When adding a second prompt, move SYSTEM_PROMPT into a dedicated services/ai/prompts.ts and tag each prompt with a stable ID (assistant.system.v1, assistant.system.v2).

Auth and abuse

  • POST /api/chat requires a valid JWT. Anonymous LLM access was removed during the production-readiness pass; see ARCHITECTURE_NOTES.md for the route auth matrix.
  • Per-user rate limit of 20 requests / minute throttles both casual abuse and misconfigured scripts.
  • All calls log the authenticated userId — any suspicious pattern (high token use, repetitive sessions) is traceable.

PII and redaction

  • User messages are persisted to chatMessage in the database. If the application becomes subject to strict PII rules, add an opt-in redact-on-write step before the prisma.chatMessage.create call.
  • Logs redact authorization, cookie, password, token, apiKey, and secret fields via pino redact paths. The message content is not redacted in logs by default — review before logging full bodies.
  • The system prompt and HERM context do not include user data from other tenants, so cross-tenant data leakage via context is not a risk by design.

Cost controls

  • Every successful AI call logs { model, inputTokens, outputTokens, durationMs }. Aggregate on userId or sessionId to detect runaway cost.
  • A per-user daily / monthly cap is not implemented; add one when the platform accepts self-service signups from untrusted users. Recommended: a Redis counter keyed by { userId, YYYY-MM-DD }, checked in chat.router.ts before calling the service.

Failure modes

Condition Behaviour
ANTHROPIC_API_KEY unset (dev) Service returns a static fallback string.
ANTHROPIC_API_KEY unset (prod) App fails to start — caught at module init.
Anthropic API error Logged with err, durationMs; 500 surfaces to caller.
30 s timeout exceeded AbortController aborts; error propagates.
Rate limit hit 429 from express-rate-limit with typed body.

Evaluation and audit

No automated prompt-eval suite is wired up yet. When you add one, store cases under server/src/services/ai-assistant.eval/ and run them in CI. The audit trail today is the chatMessage table plus the structured logs. To produce a per-user audit report, join those by sessionId and correlate with the login audit log (TBD).
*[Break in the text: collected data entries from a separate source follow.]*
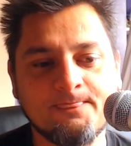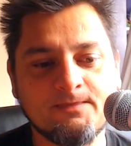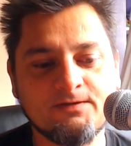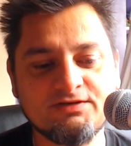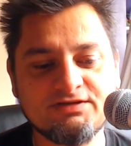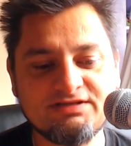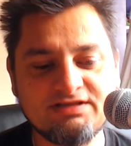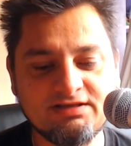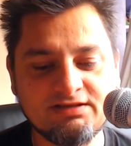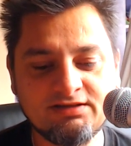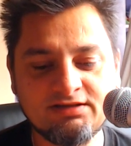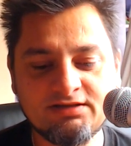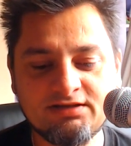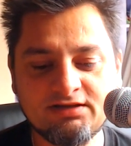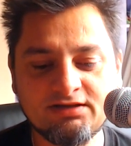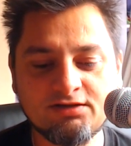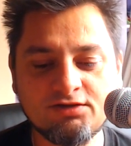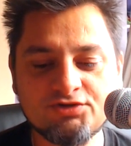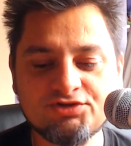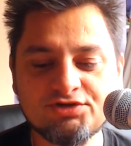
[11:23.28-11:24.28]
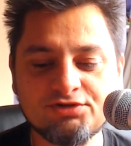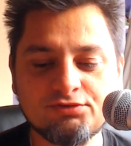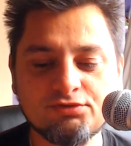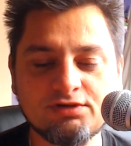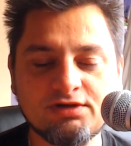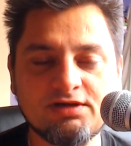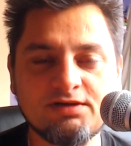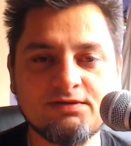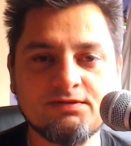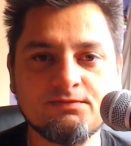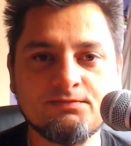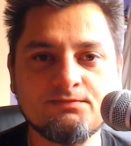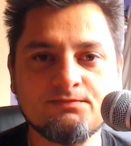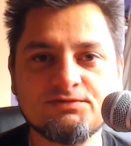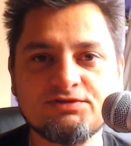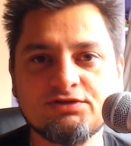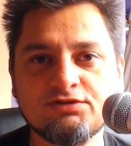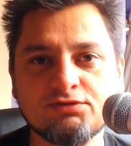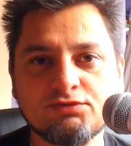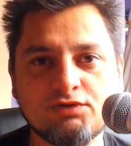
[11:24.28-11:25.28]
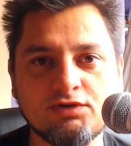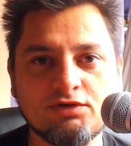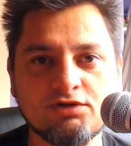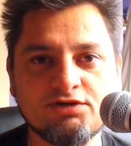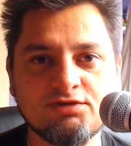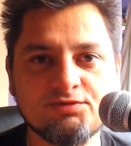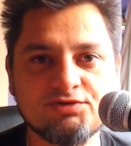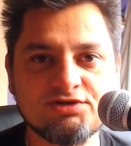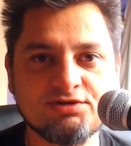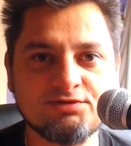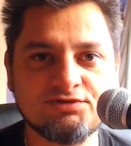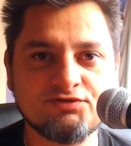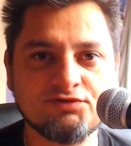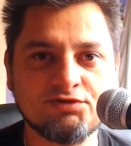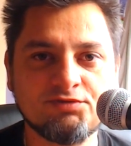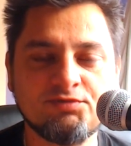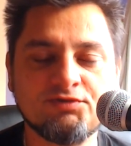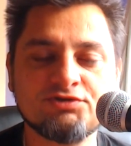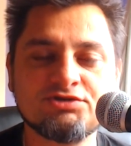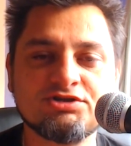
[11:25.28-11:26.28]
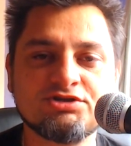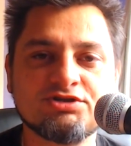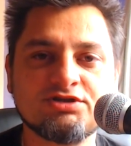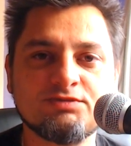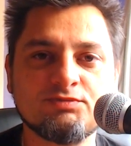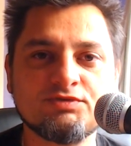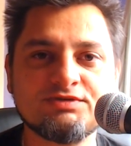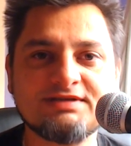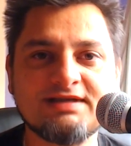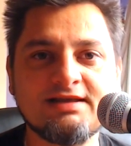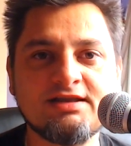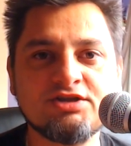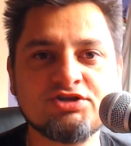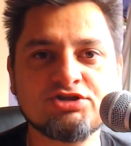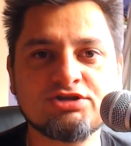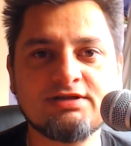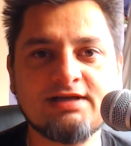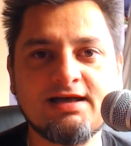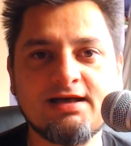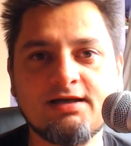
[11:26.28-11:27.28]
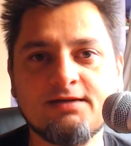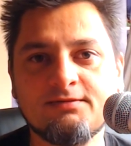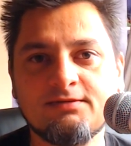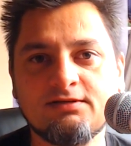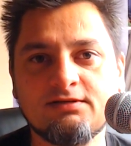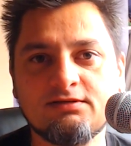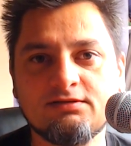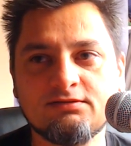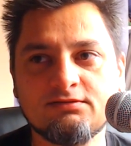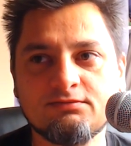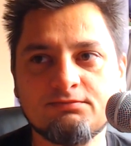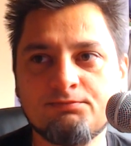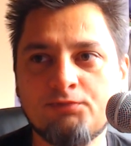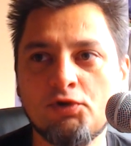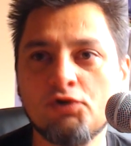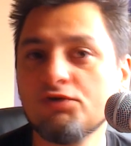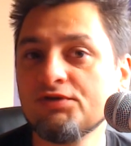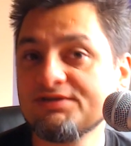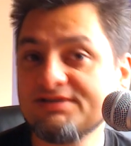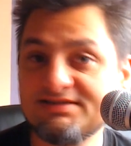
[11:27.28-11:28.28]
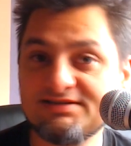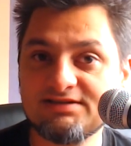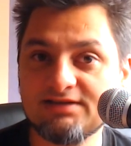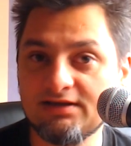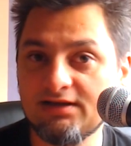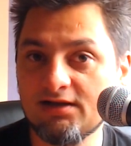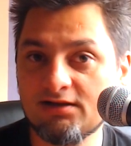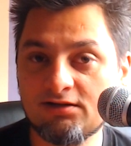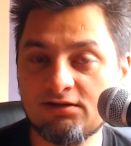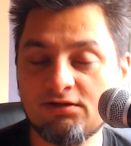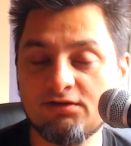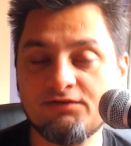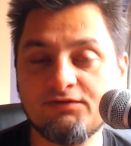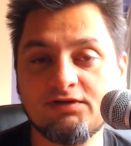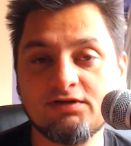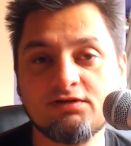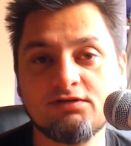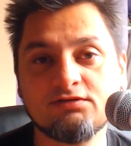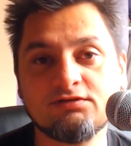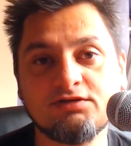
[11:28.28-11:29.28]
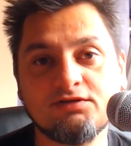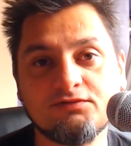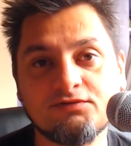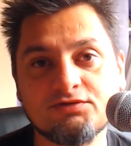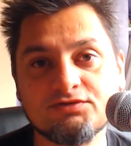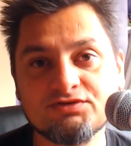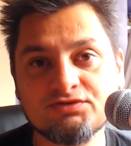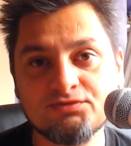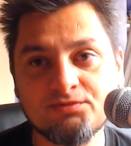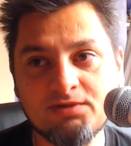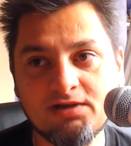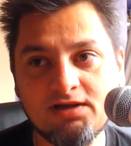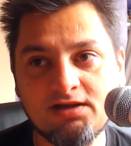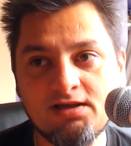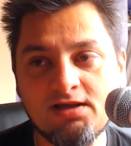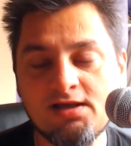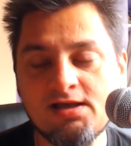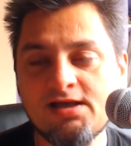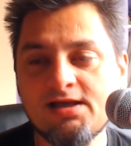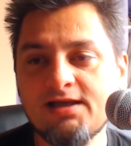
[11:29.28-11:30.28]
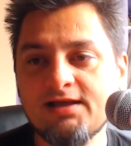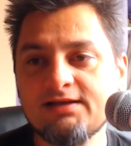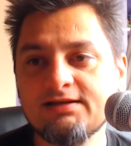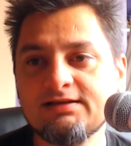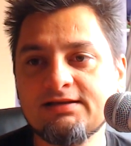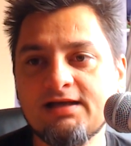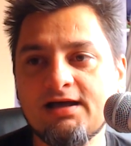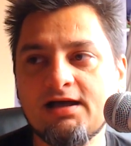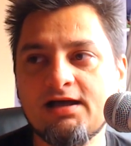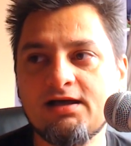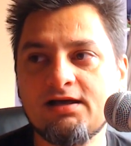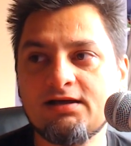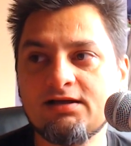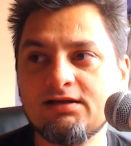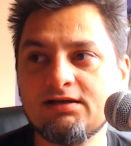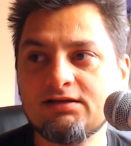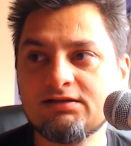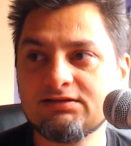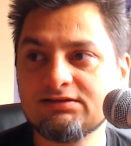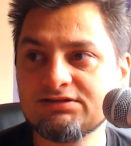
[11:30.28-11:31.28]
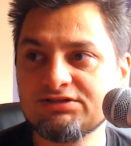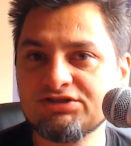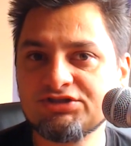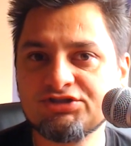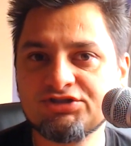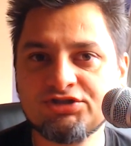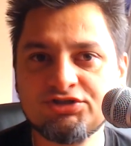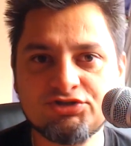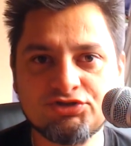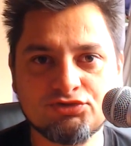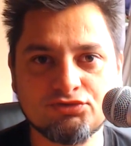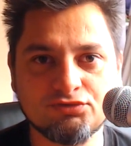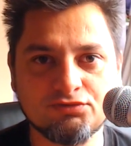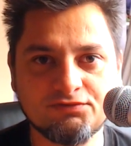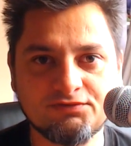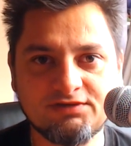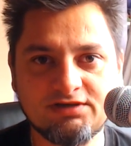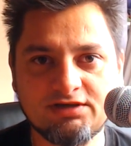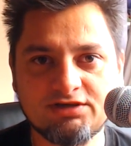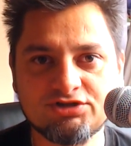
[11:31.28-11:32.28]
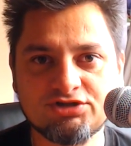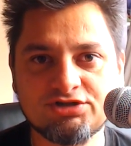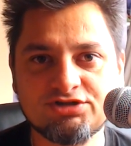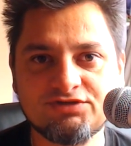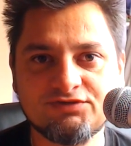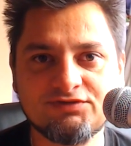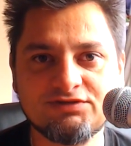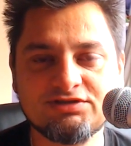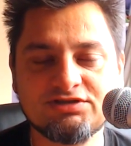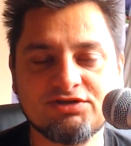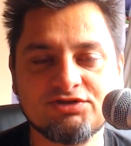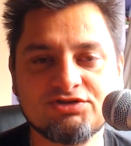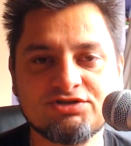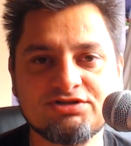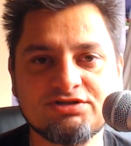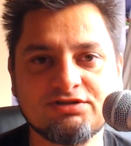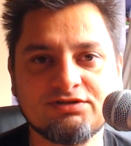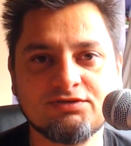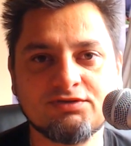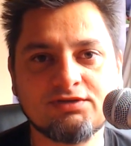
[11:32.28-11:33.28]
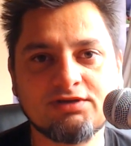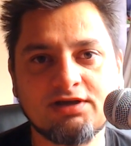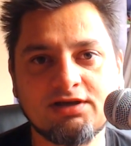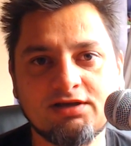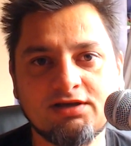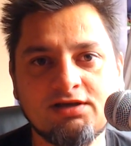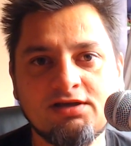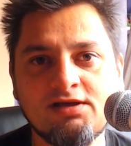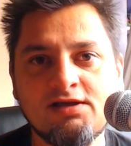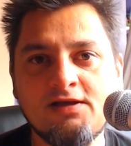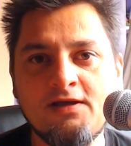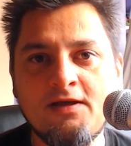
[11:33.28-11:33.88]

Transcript: To jest jedyny gość, który, co do którego nie można mieć wątpliwości, że mu zależy na Polsce, jakkolwiek on ją rozumie, na życiu w tej rzeczywistości tutaj.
What happens when the model is deprecated

Anthropic announces model retirements in advance. The process:

  1. Update MODEL to the replacement (e.g. Claude 4.6 → Claude 4.7).
  2. Run the evaluation suite; compare output quality on the canonical cases.
  3. Deploy to a staging environment for at least 24 h.
  4. Roll to production. Users see no change in the UI.